Software cyber-infrastructure bridge the gap between theory — abstractions and algorithms — and their effective execution in practice on real distributed systems. Programming frameworks form critical pieces of the software cyber-infrastructure stack, and help compose and execute real applications at scale onto distributed computing resources. For e.g. MapReduce is a programming abstraction, Pagerank an algorithm mapped to MapReduce, while Apache Hadoop is framework that executes it on commodity clusters. Such empirical validation and benchmarking is also important given the tectonic shifts that are taking place in the hardware cyber-infrastructure space, with innovative architectures and resource access models. This is where the rubber meets the road! [i]box

In developing frameworks, several classes of research problems emerge.

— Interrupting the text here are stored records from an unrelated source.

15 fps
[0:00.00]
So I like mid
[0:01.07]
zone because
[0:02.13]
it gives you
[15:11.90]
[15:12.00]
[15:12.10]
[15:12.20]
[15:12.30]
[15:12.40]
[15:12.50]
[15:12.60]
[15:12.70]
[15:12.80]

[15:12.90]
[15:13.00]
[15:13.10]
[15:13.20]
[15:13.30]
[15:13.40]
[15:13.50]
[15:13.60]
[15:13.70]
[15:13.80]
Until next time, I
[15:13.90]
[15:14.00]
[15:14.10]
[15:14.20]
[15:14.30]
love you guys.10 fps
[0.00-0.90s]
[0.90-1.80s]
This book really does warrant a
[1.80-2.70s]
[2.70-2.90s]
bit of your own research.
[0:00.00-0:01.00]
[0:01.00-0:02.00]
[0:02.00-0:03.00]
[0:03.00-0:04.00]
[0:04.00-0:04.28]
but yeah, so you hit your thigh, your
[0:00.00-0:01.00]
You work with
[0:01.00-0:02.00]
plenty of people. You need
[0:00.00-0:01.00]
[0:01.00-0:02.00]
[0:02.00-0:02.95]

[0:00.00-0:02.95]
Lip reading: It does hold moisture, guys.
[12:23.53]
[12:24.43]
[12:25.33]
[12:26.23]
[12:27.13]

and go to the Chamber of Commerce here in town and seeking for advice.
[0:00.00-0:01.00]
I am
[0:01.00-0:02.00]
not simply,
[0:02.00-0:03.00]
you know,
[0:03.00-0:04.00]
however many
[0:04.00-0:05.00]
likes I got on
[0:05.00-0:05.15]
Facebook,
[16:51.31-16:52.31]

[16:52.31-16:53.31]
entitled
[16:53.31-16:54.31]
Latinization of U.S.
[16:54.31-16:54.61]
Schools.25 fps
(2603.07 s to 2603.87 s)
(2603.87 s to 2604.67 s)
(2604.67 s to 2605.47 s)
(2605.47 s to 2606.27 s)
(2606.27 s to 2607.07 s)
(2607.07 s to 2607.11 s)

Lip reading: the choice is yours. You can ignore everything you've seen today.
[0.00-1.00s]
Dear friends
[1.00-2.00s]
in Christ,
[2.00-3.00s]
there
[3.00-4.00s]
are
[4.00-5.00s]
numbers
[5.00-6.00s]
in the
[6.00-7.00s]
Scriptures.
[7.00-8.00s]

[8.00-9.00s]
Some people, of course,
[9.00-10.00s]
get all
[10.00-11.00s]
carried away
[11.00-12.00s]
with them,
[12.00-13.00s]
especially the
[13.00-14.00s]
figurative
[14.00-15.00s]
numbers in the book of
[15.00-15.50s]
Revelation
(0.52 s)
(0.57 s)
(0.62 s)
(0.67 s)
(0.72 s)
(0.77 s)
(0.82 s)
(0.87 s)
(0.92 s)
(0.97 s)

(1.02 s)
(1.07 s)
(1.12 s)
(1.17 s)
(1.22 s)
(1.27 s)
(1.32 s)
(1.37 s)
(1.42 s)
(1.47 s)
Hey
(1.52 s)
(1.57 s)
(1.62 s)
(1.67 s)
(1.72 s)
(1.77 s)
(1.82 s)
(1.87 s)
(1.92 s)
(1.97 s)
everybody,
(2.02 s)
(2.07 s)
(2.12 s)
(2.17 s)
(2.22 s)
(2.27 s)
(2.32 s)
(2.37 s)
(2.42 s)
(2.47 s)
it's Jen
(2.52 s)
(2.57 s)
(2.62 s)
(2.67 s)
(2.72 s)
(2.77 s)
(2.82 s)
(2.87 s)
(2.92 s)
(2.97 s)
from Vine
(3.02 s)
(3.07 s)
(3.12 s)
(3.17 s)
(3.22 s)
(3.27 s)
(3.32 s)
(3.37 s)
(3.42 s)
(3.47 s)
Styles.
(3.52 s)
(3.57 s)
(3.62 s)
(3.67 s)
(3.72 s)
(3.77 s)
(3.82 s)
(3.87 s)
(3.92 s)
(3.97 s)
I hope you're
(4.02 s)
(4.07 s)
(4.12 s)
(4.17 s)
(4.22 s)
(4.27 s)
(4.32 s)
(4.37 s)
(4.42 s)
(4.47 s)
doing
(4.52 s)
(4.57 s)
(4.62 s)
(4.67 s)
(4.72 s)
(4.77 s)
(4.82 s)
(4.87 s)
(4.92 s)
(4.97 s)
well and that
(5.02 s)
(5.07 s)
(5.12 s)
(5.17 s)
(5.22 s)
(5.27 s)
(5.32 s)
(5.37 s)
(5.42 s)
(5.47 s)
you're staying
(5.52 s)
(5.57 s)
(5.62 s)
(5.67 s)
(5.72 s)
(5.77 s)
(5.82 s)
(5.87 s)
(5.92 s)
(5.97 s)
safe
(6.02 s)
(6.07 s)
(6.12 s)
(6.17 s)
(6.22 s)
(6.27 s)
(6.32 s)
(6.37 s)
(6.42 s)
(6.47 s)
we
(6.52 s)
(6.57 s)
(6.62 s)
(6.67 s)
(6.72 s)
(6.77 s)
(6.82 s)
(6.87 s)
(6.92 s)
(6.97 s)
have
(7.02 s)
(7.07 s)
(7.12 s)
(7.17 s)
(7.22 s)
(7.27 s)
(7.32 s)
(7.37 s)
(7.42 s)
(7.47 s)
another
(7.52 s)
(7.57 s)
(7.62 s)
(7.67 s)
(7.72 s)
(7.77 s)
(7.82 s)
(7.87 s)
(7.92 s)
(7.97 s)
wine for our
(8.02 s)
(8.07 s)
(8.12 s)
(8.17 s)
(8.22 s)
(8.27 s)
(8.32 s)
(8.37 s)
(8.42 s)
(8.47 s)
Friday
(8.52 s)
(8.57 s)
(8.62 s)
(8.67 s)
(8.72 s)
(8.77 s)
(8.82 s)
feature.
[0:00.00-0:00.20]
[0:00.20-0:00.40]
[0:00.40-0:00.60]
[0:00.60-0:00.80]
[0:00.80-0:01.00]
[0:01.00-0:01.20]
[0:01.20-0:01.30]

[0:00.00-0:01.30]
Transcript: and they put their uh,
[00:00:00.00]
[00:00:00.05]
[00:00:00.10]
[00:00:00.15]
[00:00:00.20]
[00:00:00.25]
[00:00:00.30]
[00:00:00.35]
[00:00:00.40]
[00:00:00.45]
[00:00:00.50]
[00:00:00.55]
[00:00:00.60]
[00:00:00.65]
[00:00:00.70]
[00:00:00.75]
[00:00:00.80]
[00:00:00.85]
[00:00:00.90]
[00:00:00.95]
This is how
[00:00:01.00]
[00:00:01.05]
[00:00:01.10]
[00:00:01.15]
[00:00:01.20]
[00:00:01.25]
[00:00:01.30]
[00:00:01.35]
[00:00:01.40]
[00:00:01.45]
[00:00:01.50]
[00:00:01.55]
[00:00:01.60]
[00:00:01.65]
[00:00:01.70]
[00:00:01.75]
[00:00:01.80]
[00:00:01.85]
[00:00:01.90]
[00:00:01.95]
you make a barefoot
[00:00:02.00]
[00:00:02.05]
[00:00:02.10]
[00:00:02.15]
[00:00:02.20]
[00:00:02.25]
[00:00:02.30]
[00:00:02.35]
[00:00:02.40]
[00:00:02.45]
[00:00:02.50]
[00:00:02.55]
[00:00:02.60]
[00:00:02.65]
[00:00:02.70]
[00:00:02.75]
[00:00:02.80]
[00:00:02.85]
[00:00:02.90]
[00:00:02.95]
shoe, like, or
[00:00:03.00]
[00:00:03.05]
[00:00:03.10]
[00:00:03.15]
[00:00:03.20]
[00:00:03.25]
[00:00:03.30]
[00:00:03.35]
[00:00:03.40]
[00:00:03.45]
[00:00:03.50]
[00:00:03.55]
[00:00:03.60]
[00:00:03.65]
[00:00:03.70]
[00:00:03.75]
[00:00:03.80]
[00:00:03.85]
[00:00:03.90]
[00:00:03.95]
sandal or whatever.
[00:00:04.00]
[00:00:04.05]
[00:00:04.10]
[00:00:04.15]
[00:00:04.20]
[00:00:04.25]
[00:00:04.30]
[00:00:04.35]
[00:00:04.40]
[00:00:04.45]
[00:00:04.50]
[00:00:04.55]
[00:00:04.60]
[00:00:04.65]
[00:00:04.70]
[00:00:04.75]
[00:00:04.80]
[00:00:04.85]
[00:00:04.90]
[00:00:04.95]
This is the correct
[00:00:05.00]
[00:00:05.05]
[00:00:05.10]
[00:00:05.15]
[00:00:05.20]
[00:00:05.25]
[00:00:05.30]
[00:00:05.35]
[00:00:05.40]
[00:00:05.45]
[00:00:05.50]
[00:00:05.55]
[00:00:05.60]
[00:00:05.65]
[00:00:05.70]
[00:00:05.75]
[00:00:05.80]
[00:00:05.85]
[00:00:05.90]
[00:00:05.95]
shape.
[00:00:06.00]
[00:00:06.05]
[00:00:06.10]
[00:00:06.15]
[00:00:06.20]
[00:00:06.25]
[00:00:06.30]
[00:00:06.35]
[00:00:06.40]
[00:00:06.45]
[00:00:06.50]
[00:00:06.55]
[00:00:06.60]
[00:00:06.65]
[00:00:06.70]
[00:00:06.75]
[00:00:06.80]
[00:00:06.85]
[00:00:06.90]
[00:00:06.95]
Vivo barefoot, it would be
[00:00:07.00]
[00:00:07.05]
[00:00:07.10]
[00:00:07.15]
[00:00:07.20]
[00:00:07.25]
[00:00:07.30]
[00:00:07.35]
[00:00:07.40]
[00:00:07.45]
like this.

One is of scheduling application logic to the distributed computing resources. Such resource allocation decisions are guided by various factors: unique characteristics of the hardware such as elasticity and specialized accelerators; distinctive QoS needs of the applications such as throughput, resiliency, cost, and deadline constraints; pricing and resource constraint models such as spot markets and pay-as-you-go schemes; constraints/opportunities posed by the programming abstractions that suggest data partitioning and co-location, disk and network I/O optimizations, and data/task dependencies. Even within the confines of the graph and stream analytics abstractions, these offer a rich space for exploration when coupled with the novel features of Cloud computing and other emerging hybrid infrastructure. In particular, scalable computing is a key tenet of these research activities.


[i] “Where the Rubber Meets the Sky: Bridging the Gap between Databases and Science,” pdf, Jim Gray, Alexander S. Szalay, MSR-TR-2004-110, October 2004, IEEE Data Engineering Bulletin, December 2004, Vol. 27.4, pp. 3-11.